[Record set Boundary: Start]
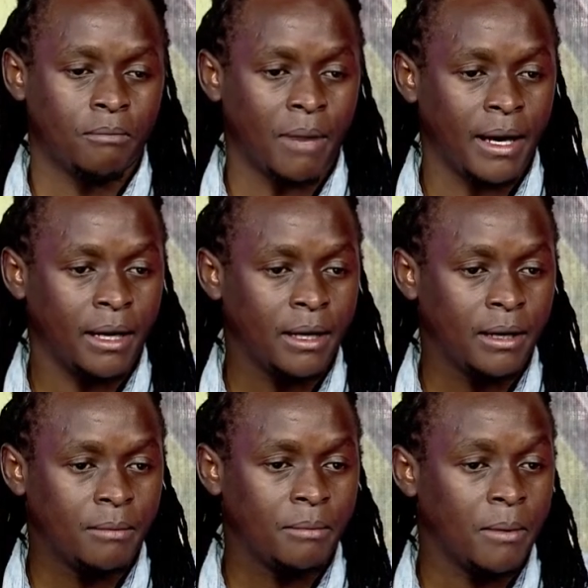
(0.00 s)
my,
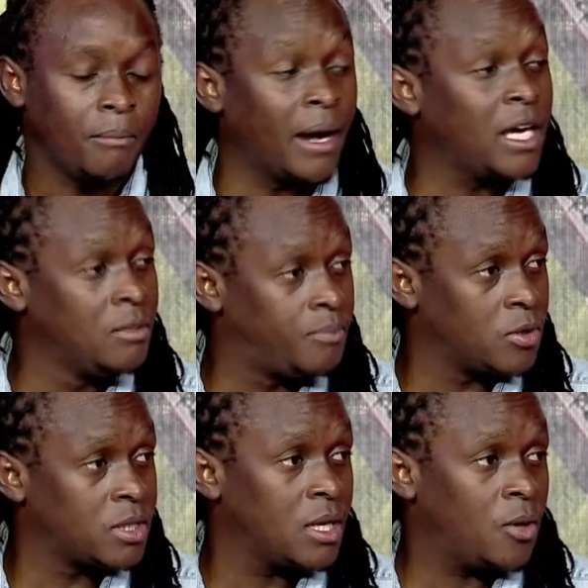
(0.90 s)
my my
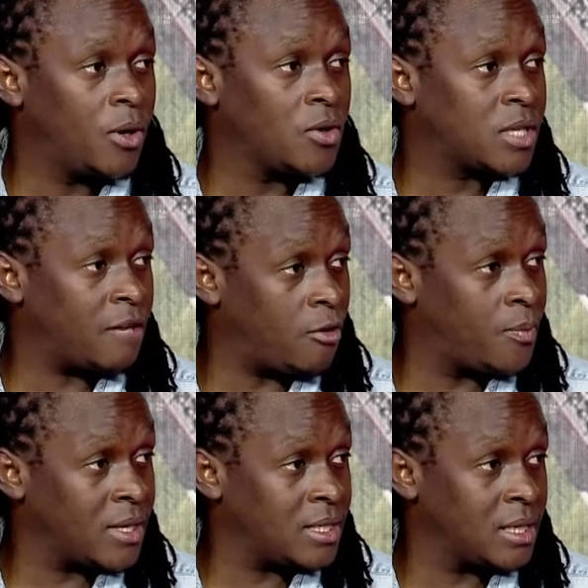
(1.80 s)
input when I was K four
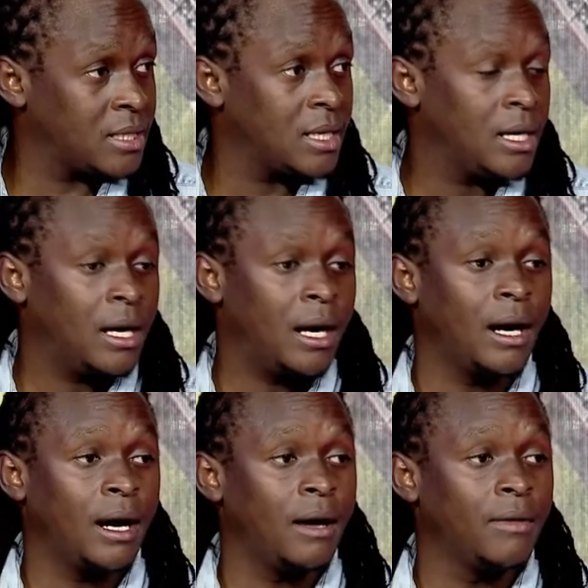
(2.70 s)
president,
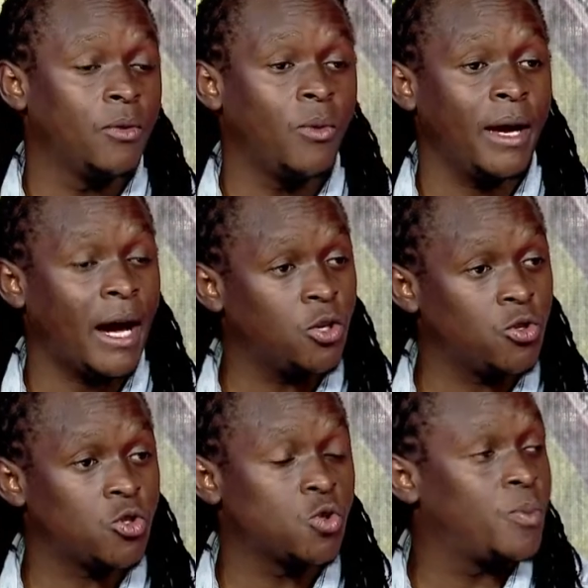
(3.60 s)
uh, the way I
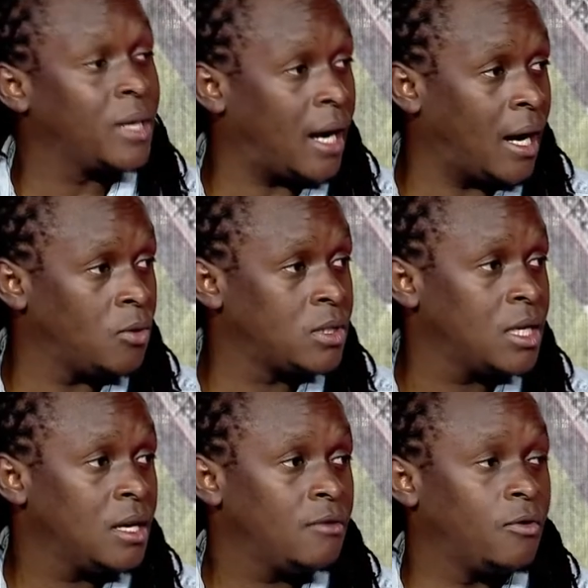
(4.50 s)
used to speak out
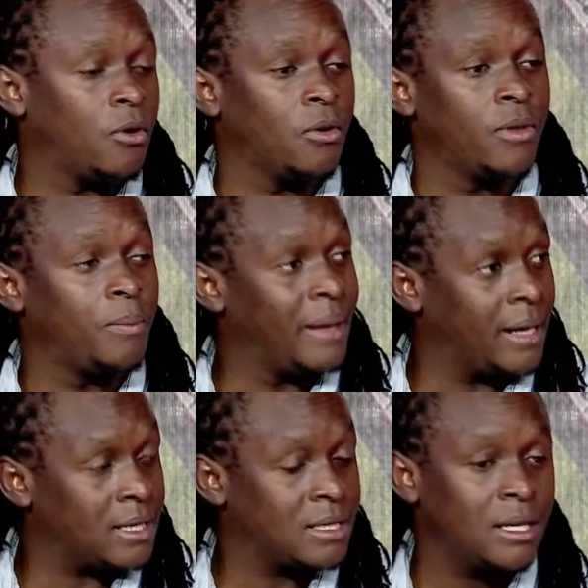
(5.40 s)
for the
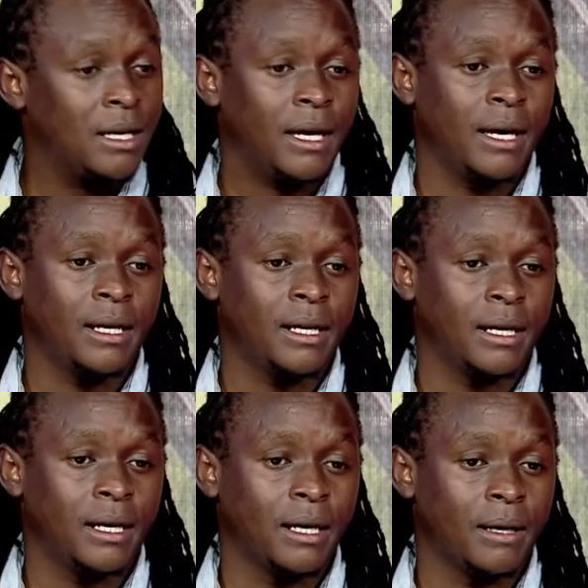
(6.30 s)
players, and
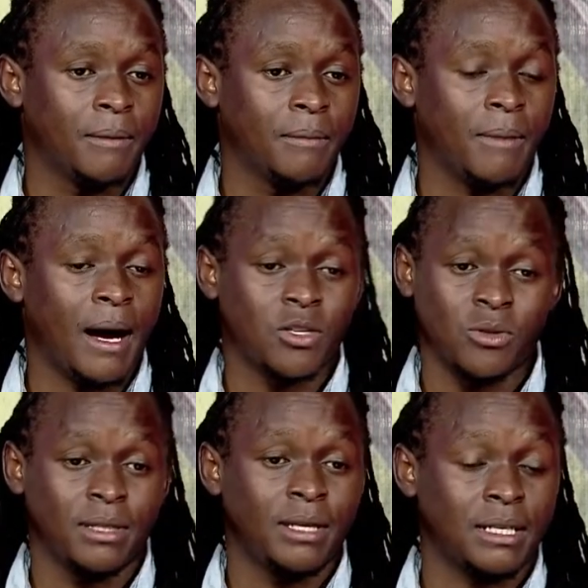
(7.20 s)
uh,
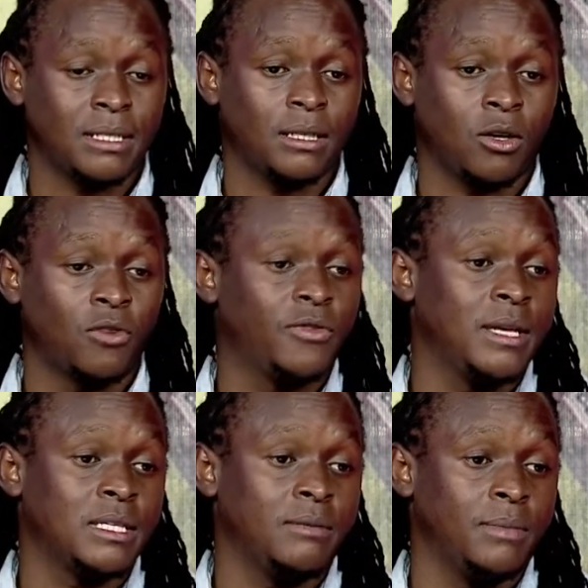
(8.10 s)
actually that
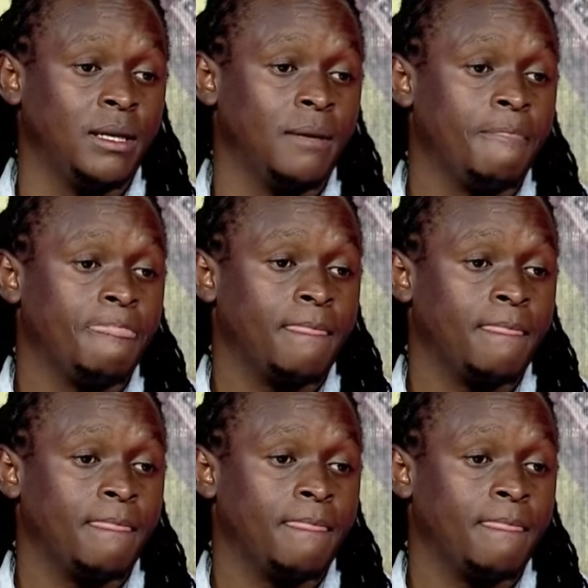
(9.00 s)
confidence in me,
[Record set Boundary: End]
» Work to be completed
Please transcribe the material above exactly as written. Leave the pictures out.

» Task result
(0.00 s)
my,
(0.90 s)
my my
(1.80 s)
input when I was K four
(2.70 s)
president,
(3.60 s)
uh, the way I
(4.50 s)
used to speak out
(5.40 s)
for the
(6.30 s)
players, and
(7.20 s)
uh,
(8.10 s)
actually that
(9.00 s)
confidence in me,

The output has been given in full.